Stored items:
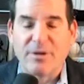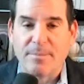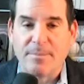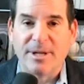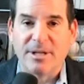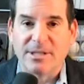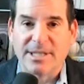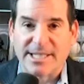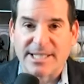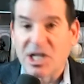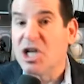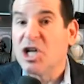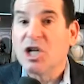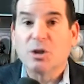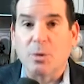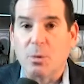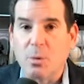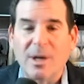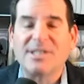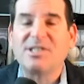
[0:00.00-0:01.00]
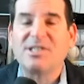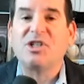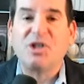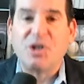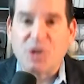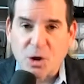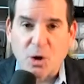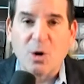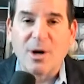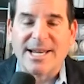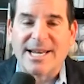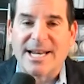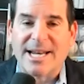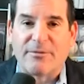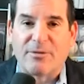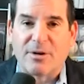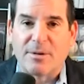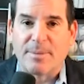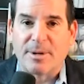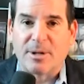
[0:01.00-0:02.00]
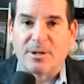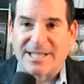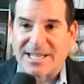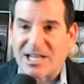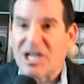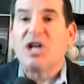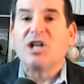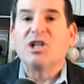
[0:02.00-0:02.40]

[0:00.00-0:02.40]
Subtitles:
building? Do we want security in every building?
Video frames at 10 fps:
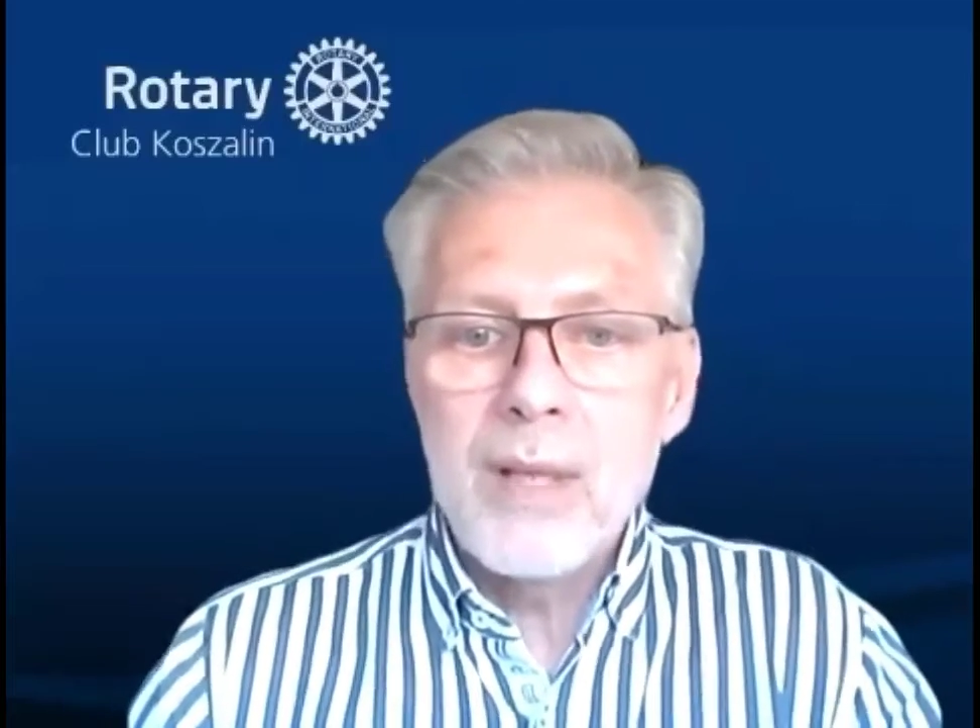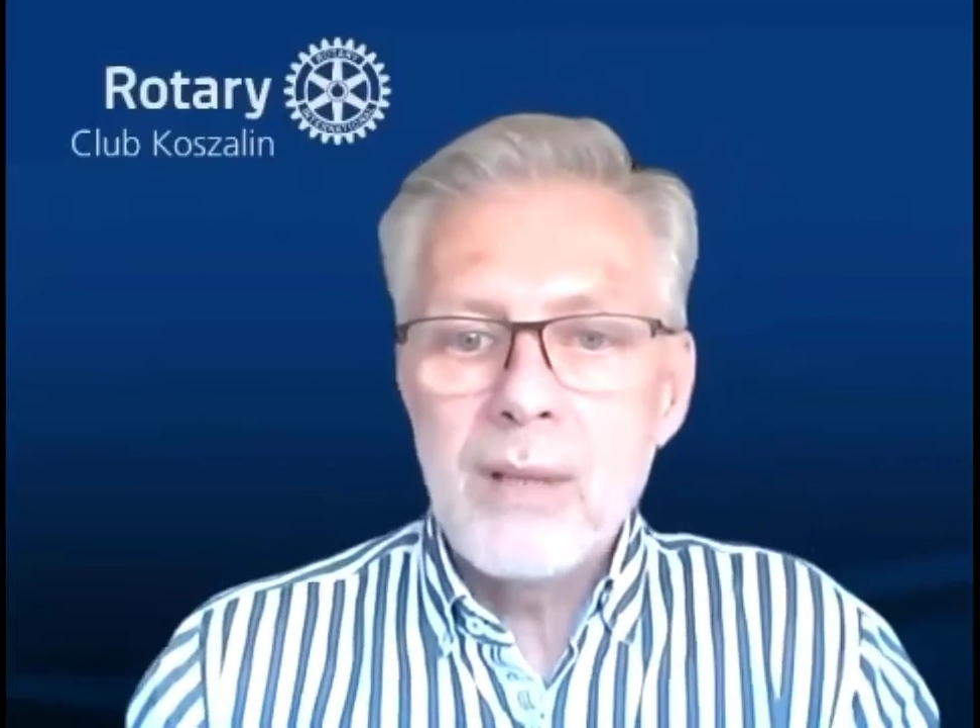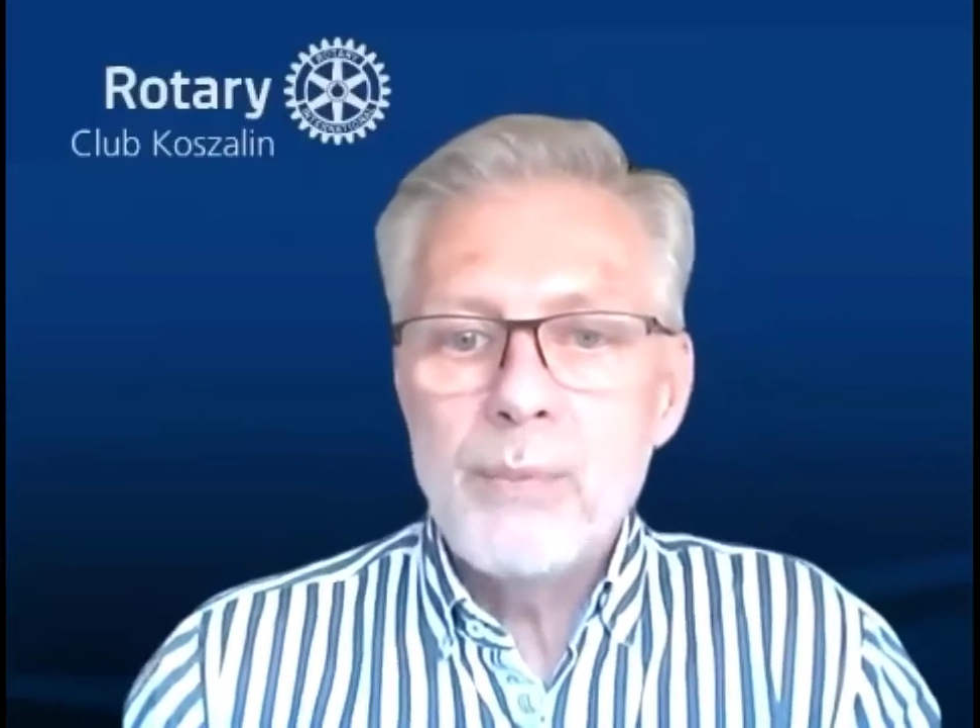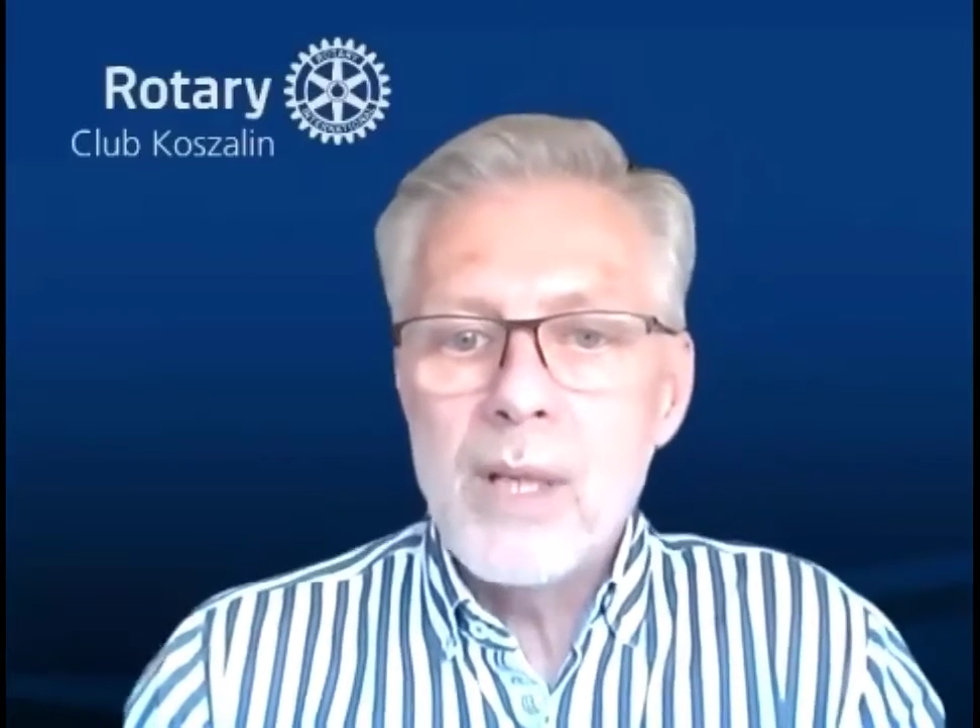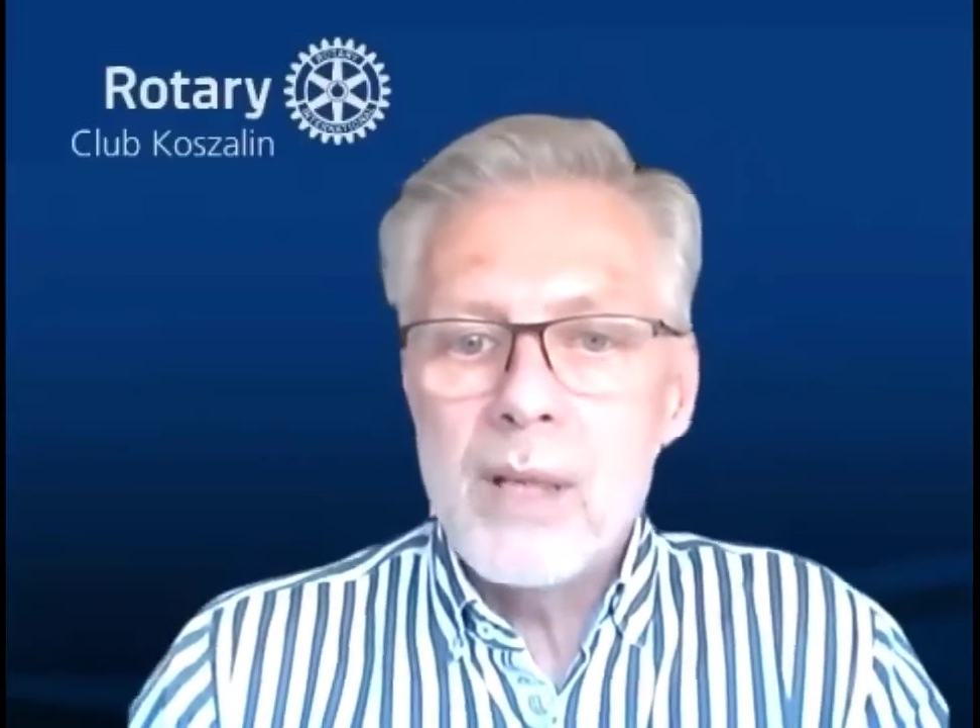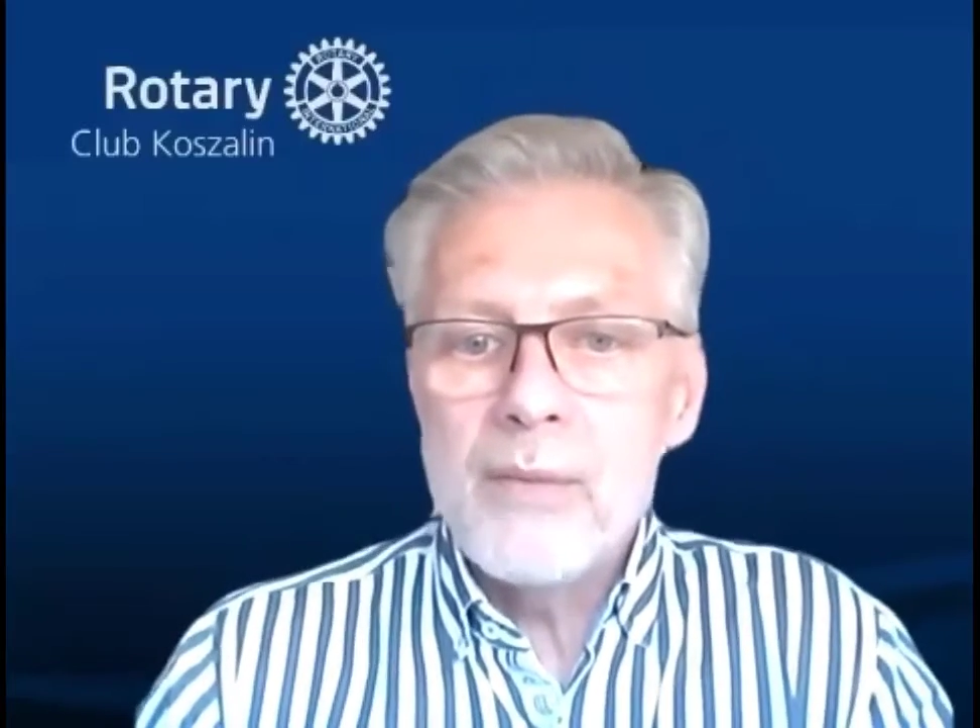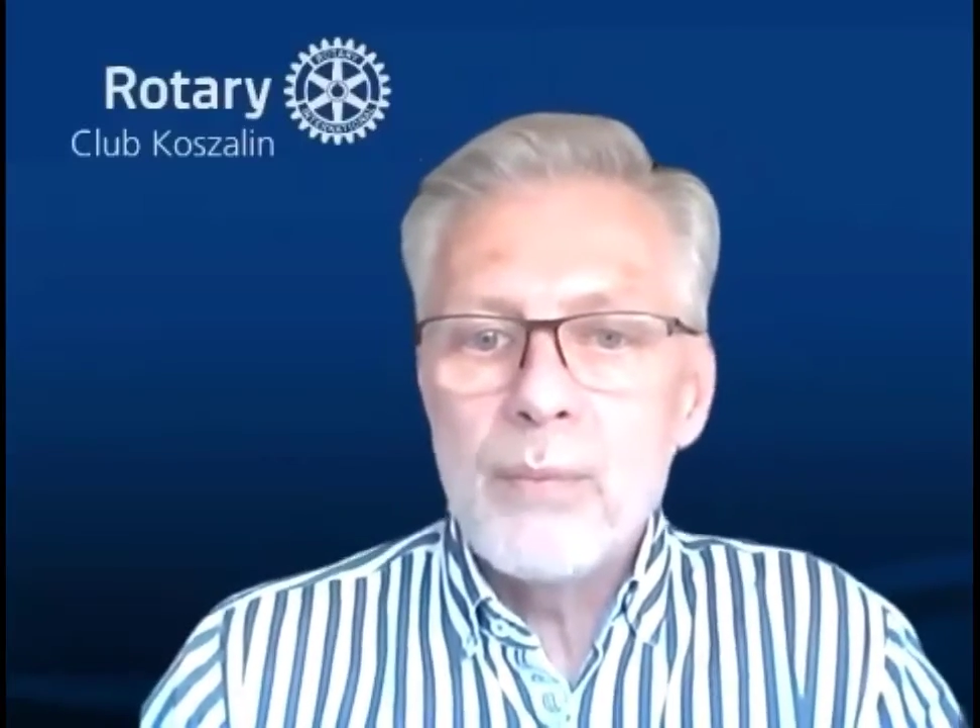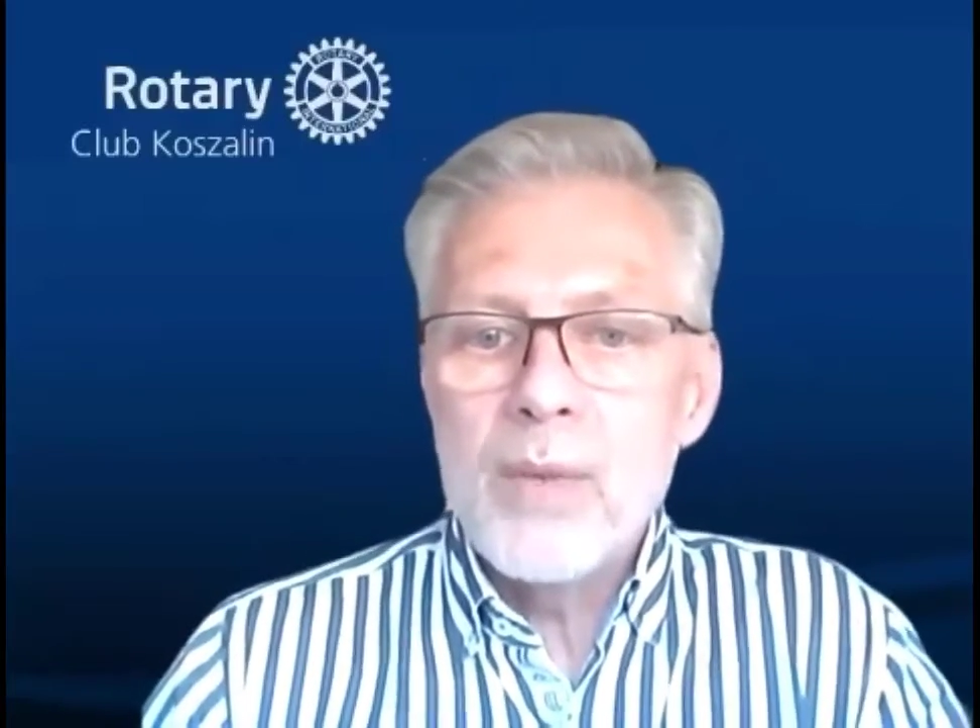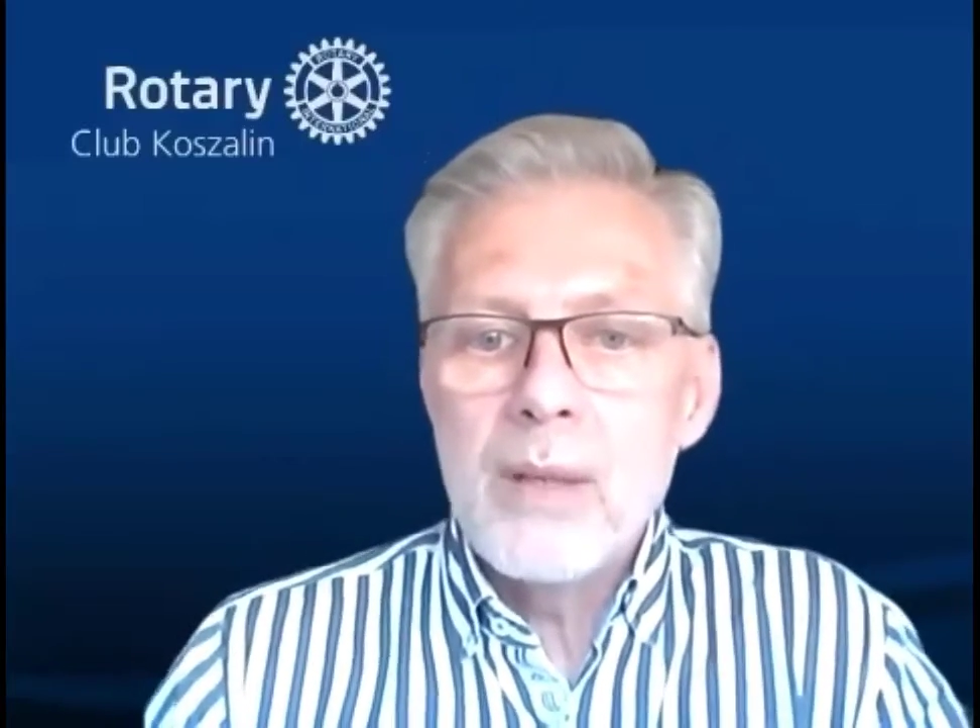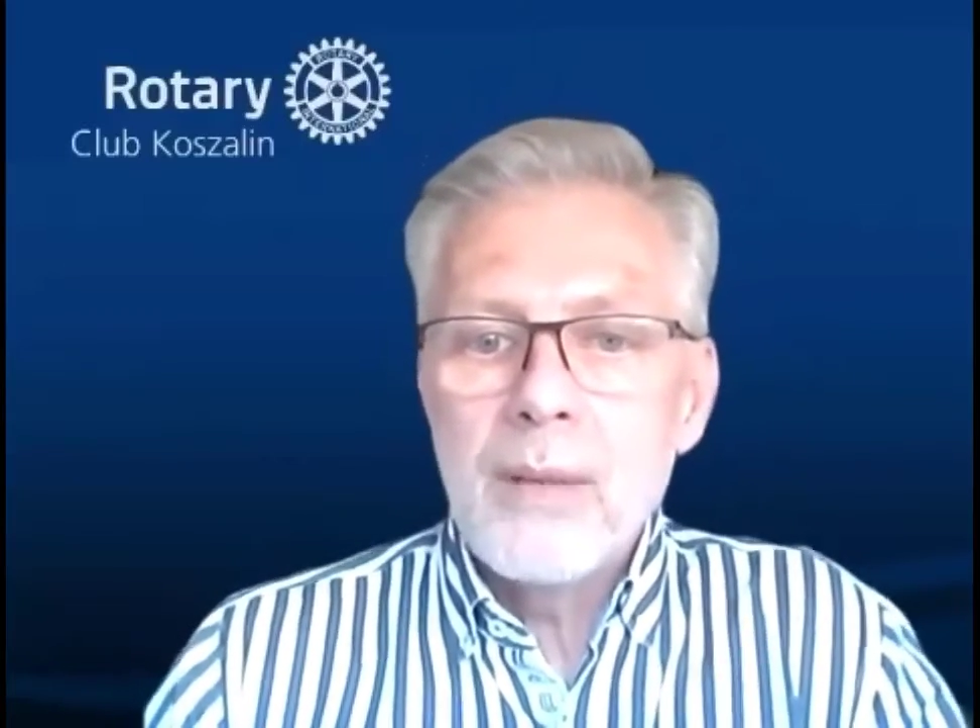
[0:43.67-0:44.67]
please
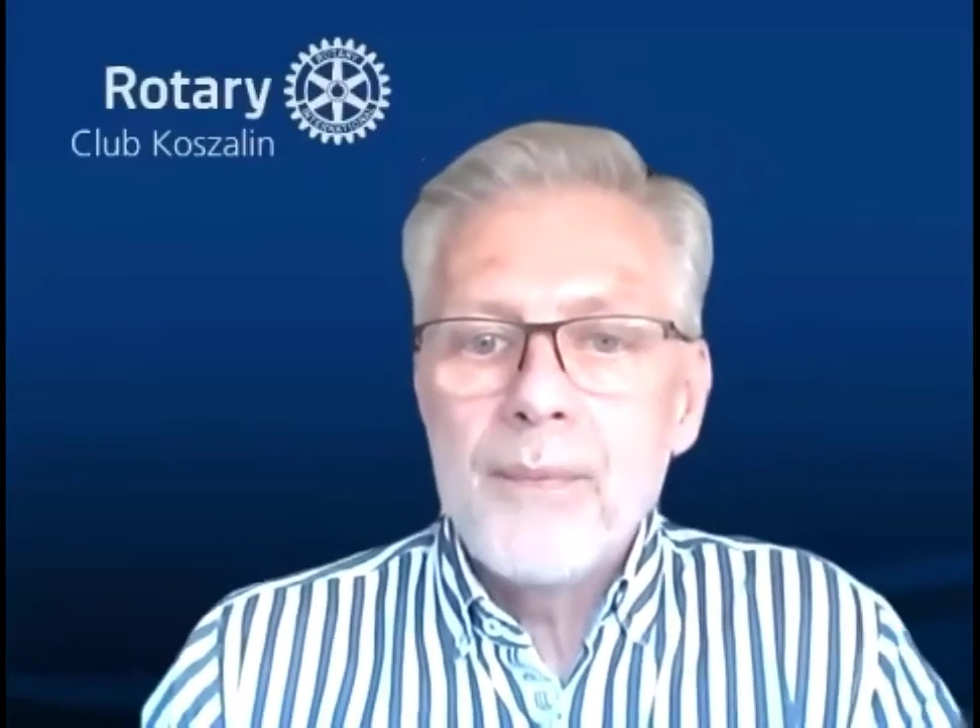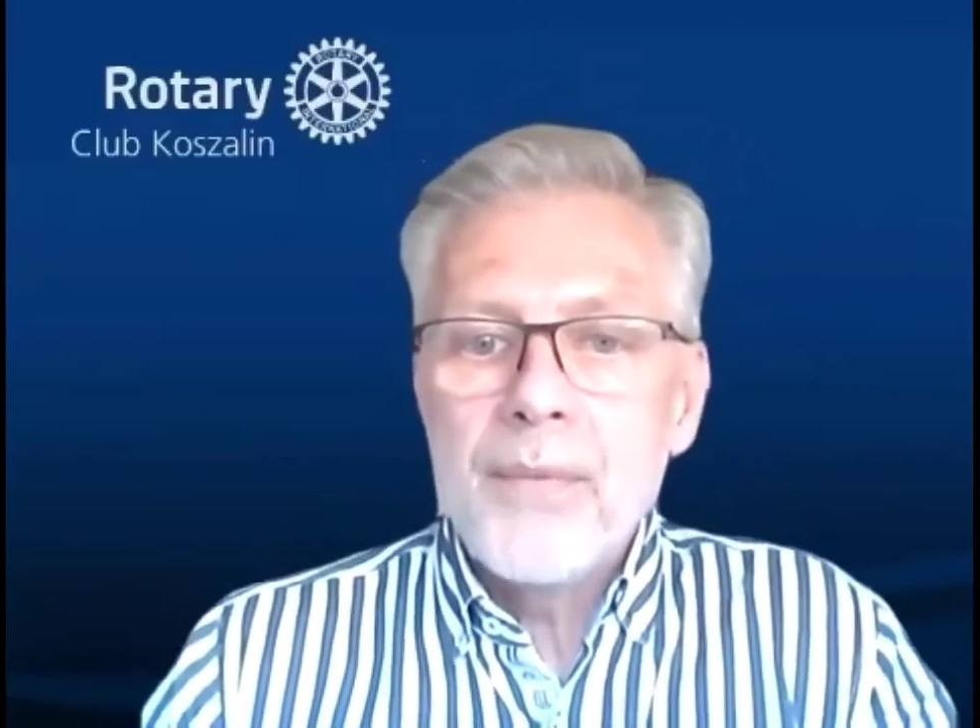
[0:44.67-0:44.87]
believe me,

- _WHAT THIS TASK INVOLVES_
Repeat the records above exactly, omitting every picture.

- _RESULT BELOW_
[0:00.00-0:01.00]
[0:01.00-0:02.00]
[0:02.00-0:02.40]

[0:00.00-0:02.40]
Subtitles:
building? Do we want security in every building?
Video frames at 10 fps:
[0:43.67-0:44.67]
please
[0:44.67-0:44.87]
believe me,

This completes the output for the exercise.